Data records>
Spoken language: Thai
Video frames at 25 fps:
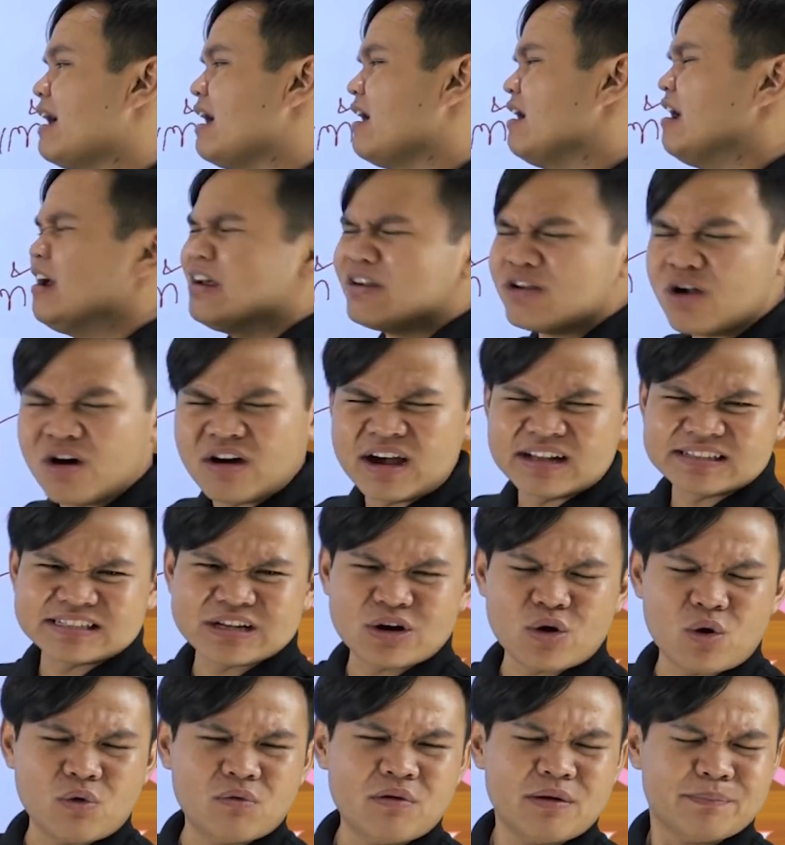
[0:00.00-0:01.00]
นะน้องอาจ
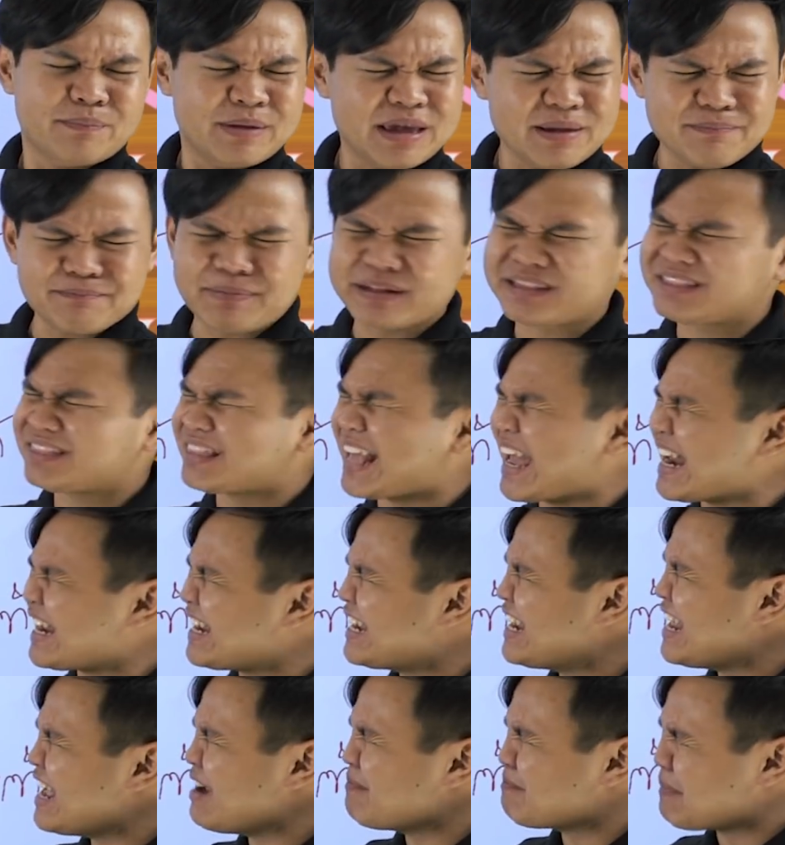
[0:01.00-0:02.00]
จะงงว่าพี่ประแตน
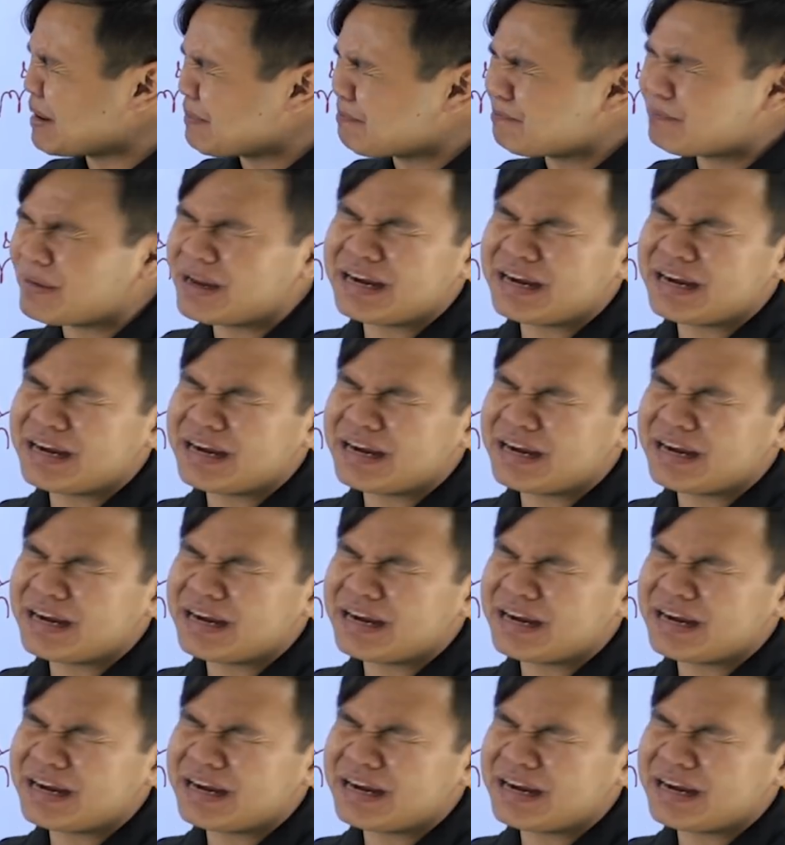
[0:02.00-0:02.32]
เนี่ยมัน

REQUIREMENT> Return each of the lines exactly as they appear above, with no images.

ANSWER BELOW>
Spoken language: Thai
Video frames at 25 fps:
[0:00.00-0:01.00]
นะน้องอาจ
[0:01.00-0:02.00]
จะงงว่าพี่ประแตน
[0:02.00-0:02.32]
เนี่ยมัน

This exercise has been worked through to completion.